- Carlos Barria/Reuters
- President Donald Trump on Wednesday once again raised the specter of auto tariffs.
- Trump said the US could use a measure similar to its 25% tariff on light trucks, known as the “chicken tax,” to prevent factory closings similar to General Motors’ recent announcement.
- Economists estimate that auto tariffs would result in a net loss of US jobs and be harmful to the US economy.
President Donald Trump on Wednesday provided a big hint that the US could soon impose tariffs on cars, trucks, and auto parts coming into the US, a move experts say would cause significant economic damage.
“The reason that the small truck business in the US is such a go to favorite is that, for many years, Tariffs of 25% have been put on small trucks coming into our country,” Trump tweeted Wednesday. “It is called the ‘chicken tax.’ If we did that with cars coming in, many more cars would be built here and GM would not be closing their plants in Ohio, Michigan & Maryland.”
Trump was referring to President Lyndon B. Johnson’s decision in 1964 to impose a 25% tariff on light trucks coming into the US. That was a response to a 50% German tariff on some US chicken exports. The tariff became known as the “chicken tax” on trucks.
While tariffs Johnson introduced on other goods (potato starch, brandy, and dextrin) were dropped, the restriction on trucks has persisted over the past half-century and helped US automakers hold a dominant market share on truck sales.

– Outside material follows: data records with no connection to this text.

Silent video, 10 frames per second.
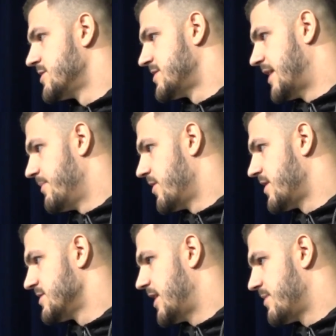the same little
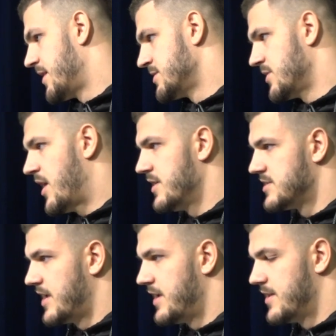th- same things at Ohio State,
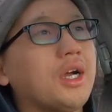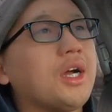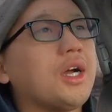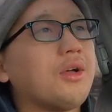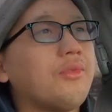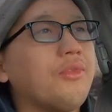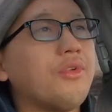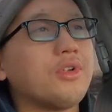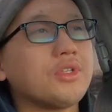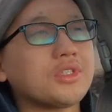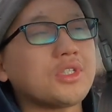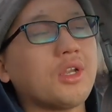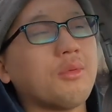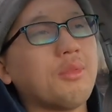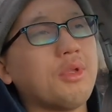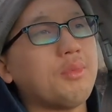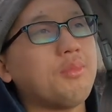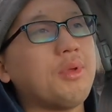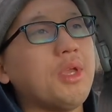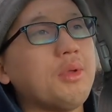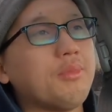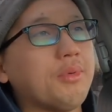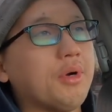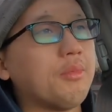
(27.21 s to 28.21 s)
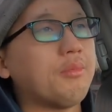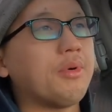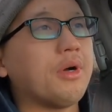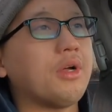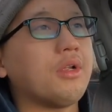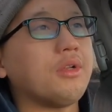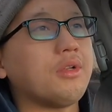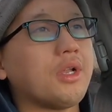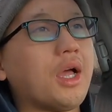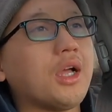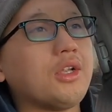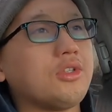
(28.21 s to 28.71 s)
Uh, there's gonna be people,
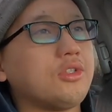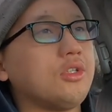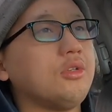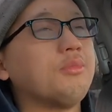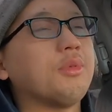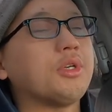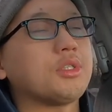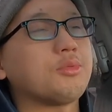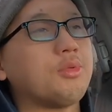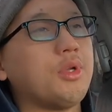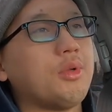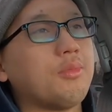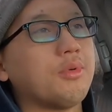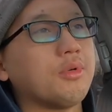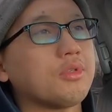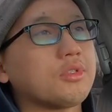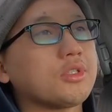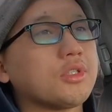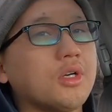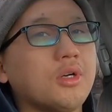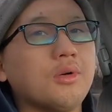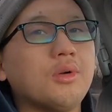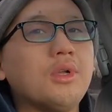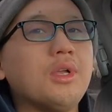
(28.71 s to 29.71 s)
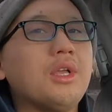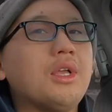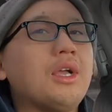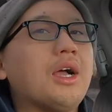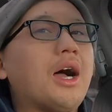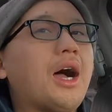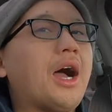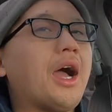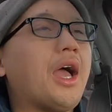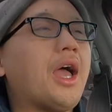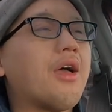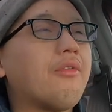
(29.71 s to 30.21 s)
but not too much people. So
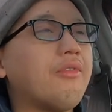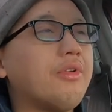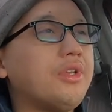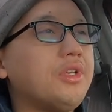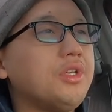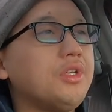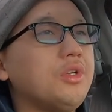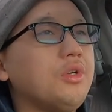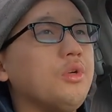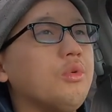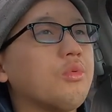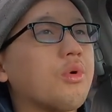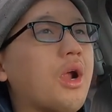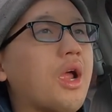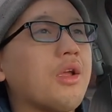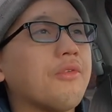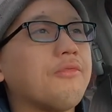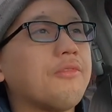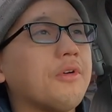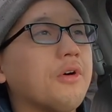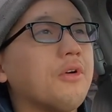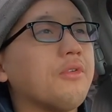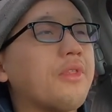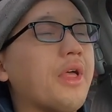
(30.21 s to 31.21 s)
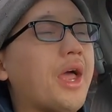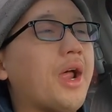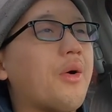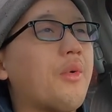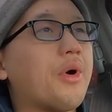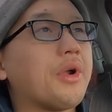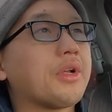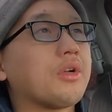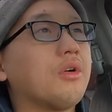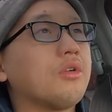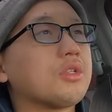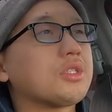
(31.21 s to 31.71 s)
I have a new rifle that I
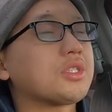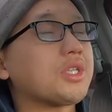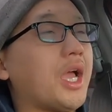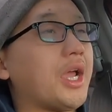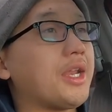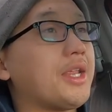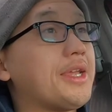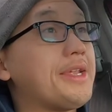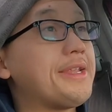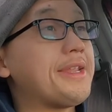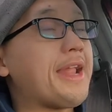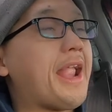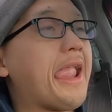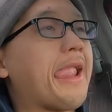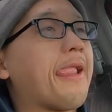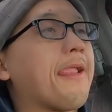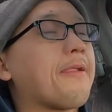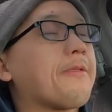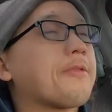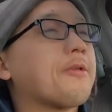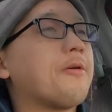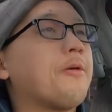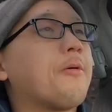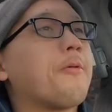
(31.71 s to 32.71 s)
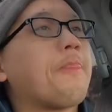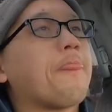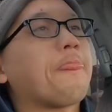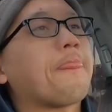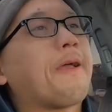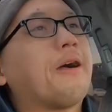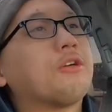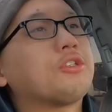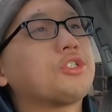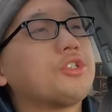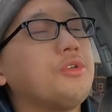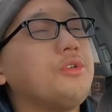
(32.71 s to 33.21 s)
want to go sight in, so
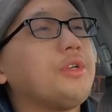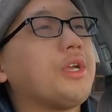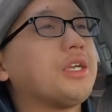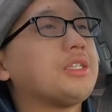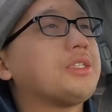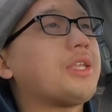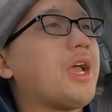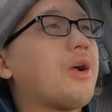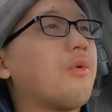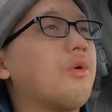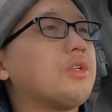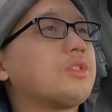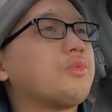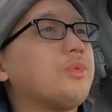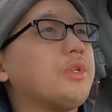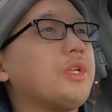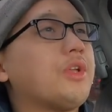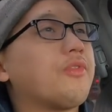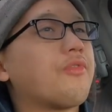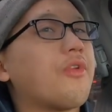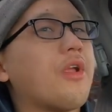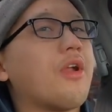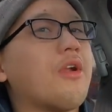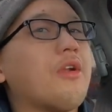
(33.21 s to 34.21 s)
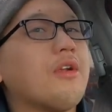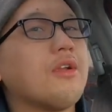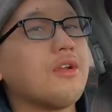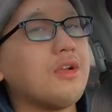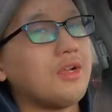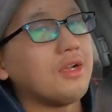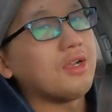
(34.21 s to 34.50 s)
I'll show you guys that once we get there.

Trump has long wanted to impose 25% tariffs on all auto imports, and he launched the process to do so in June. The president has so far not gone forward with those tariffs, but Trump’s tweets indicate that General Motors’ decision to idle four plants in the US and lay off thousands of workers could change that.
“Also, the countries that send us cars have taken advantage of the US for decades,” Trump said. “The President has great power on this issue – Because of the GM event, it is being studied now!”

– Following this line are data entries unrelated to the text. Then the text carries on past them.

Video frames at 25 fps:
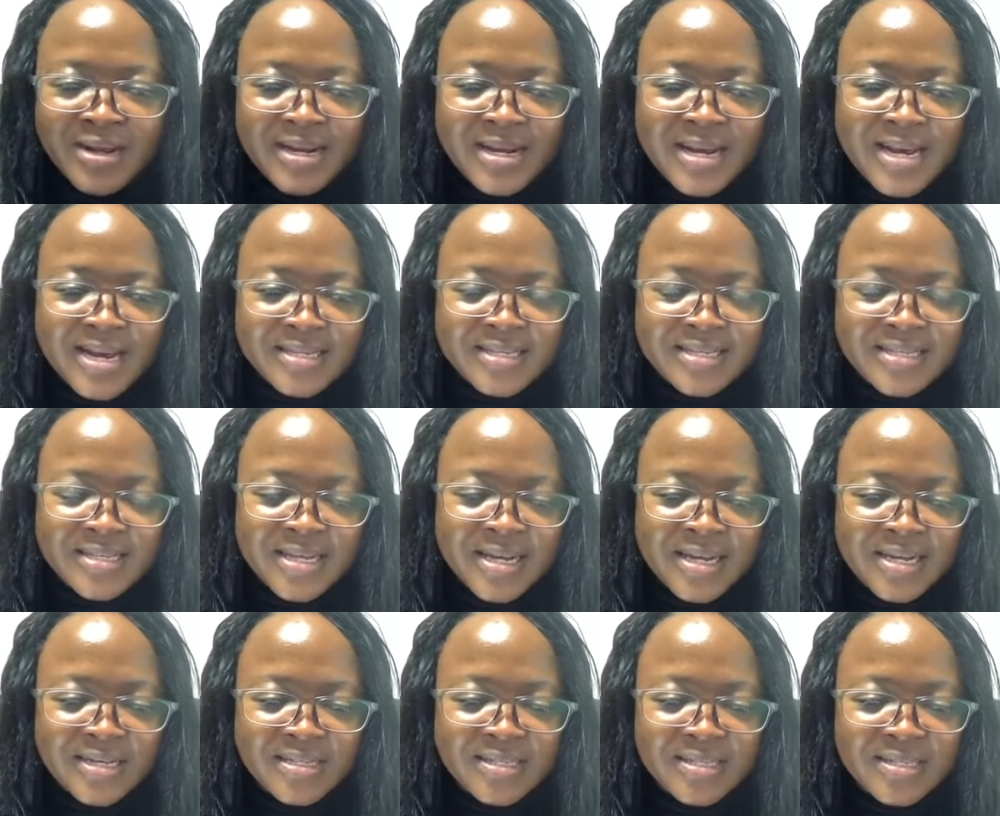That's
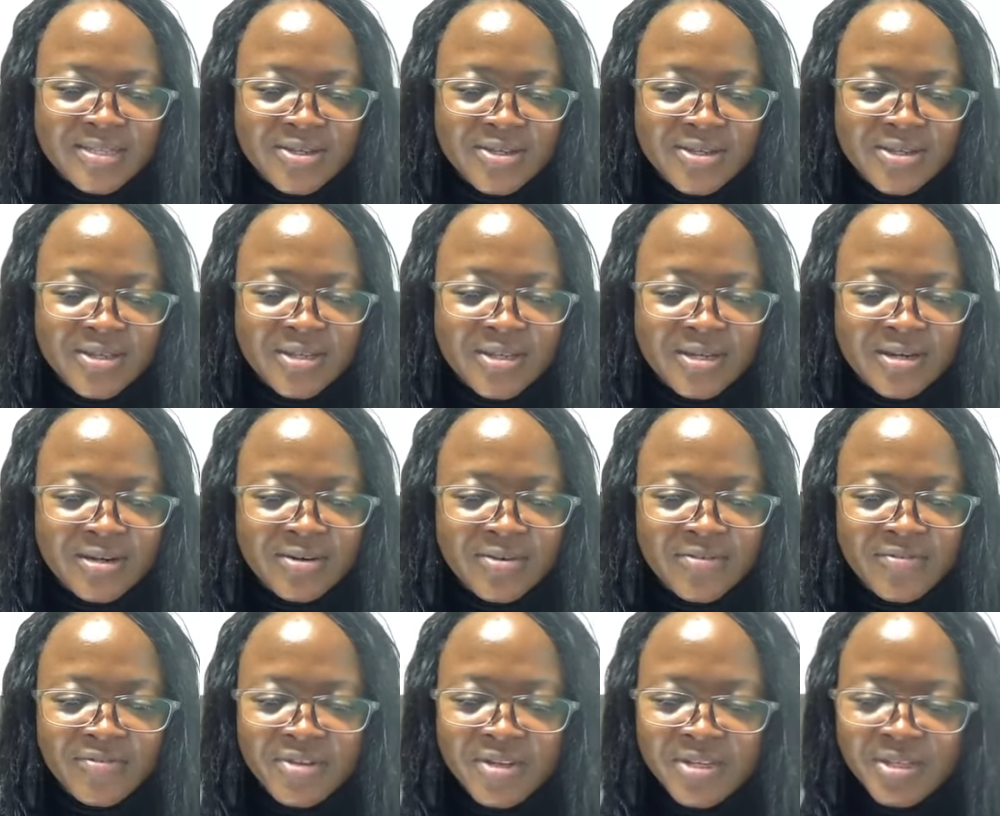the
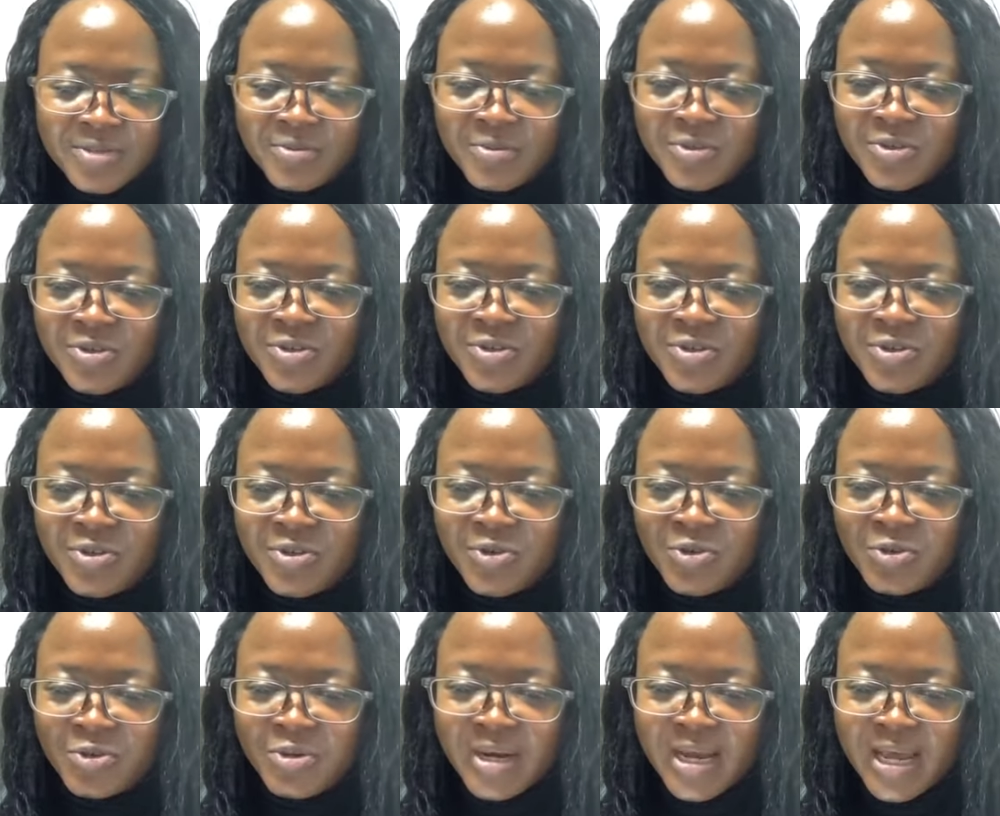Facebook's
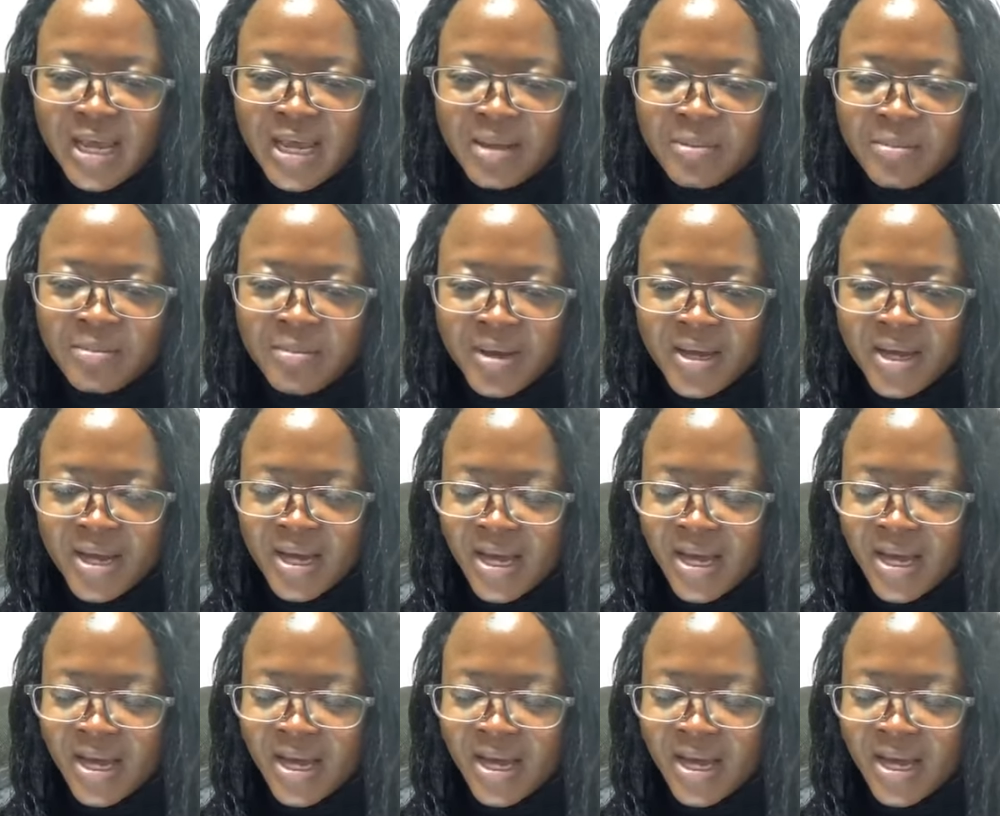new name.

While GM’s move has more to do with long-term consumer preferences, industry trends, and technological advances, analysts told Business Insider that Trump could use the move as an excuse to move forward with the auto tariffs.

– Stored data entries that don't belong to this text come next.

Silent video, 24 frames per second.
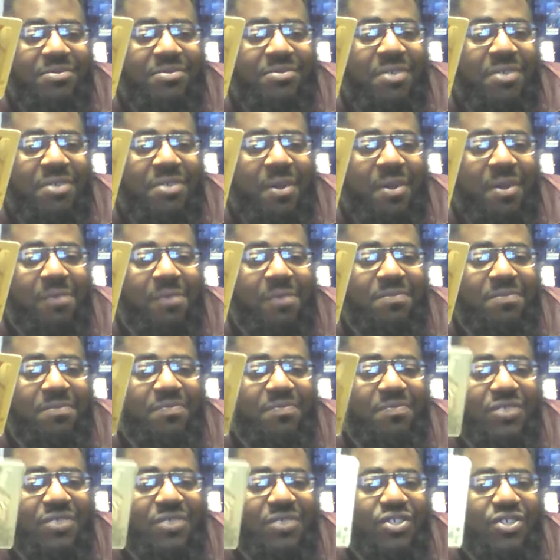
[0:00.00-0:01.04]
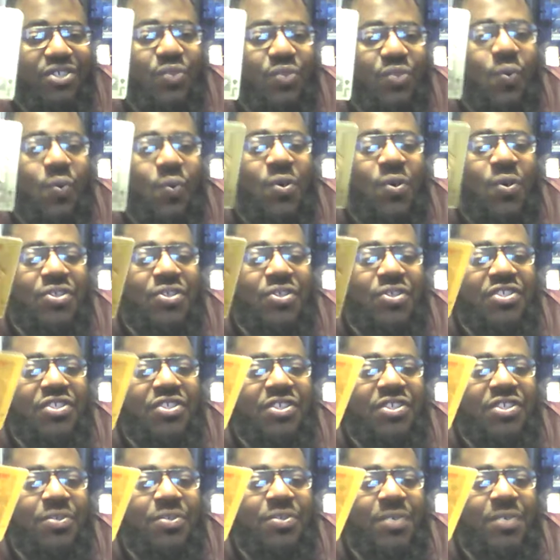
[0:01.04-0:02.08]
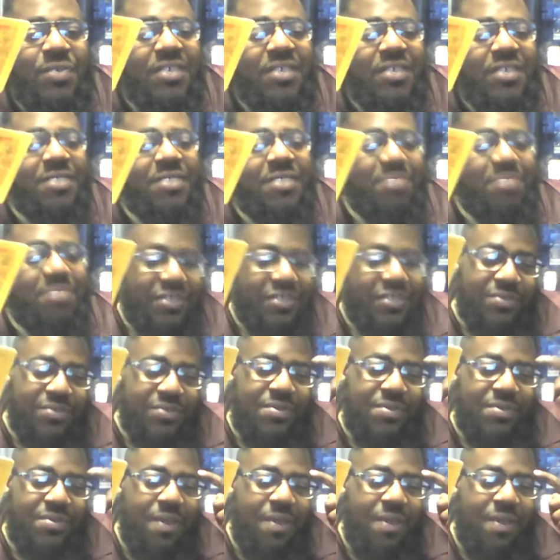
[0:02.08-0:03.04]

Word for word: You know, swords deal with the mental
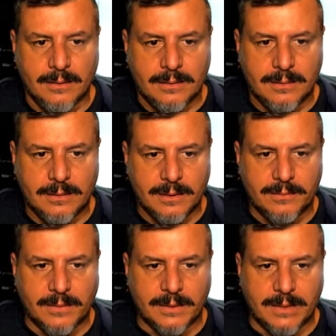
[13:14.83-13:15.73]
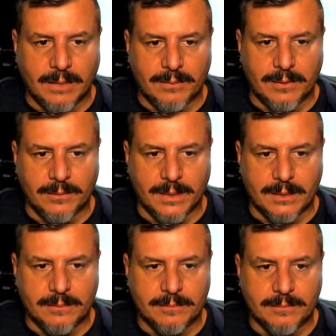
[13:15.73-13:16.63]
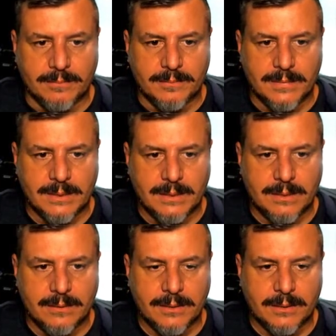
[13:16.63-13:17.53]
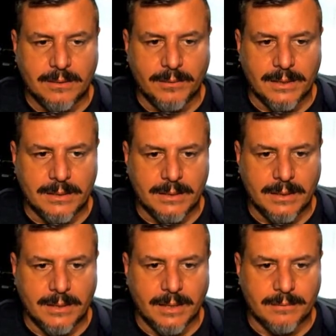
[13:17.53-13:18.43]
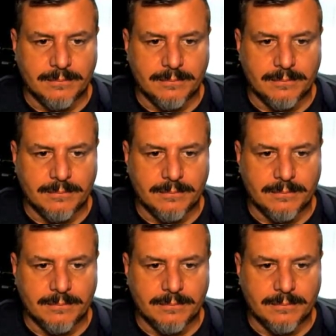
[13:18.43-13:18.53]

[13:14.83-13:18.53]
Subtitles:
let's fix that real quick. So just so we can see that.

Chris Krueger, a strategist at Cowen Washington Research Group, said GM’s move made it more likely that Trump “doubles down with auto and auto parts tariffs.”
Preliminary trade deals with the Canada and Mexico, as well as the European Union, seemed to cool Trump’s desire for auto tariffs. But in recent weeks, the president has reportedly been zeroing in on the measures as talks stumble.
If Trump does go through such a move, it would most likely cause a huge amount of damage to the US economy.
A study from the Peterson Institute of International Economics found that a 25% auto tariff would cause auto production in the US to fall by 1.5% over three years and result in a net loss of 195,000 jobs in that same time frame.
Similarly, a study by the Center for Automotive Research found an auto tariff would boost the average cost of a car by $4,400 for American consumers. The study found that auto sales would fall by 2 million a year and shave nearly $60 billion off gross domestic product.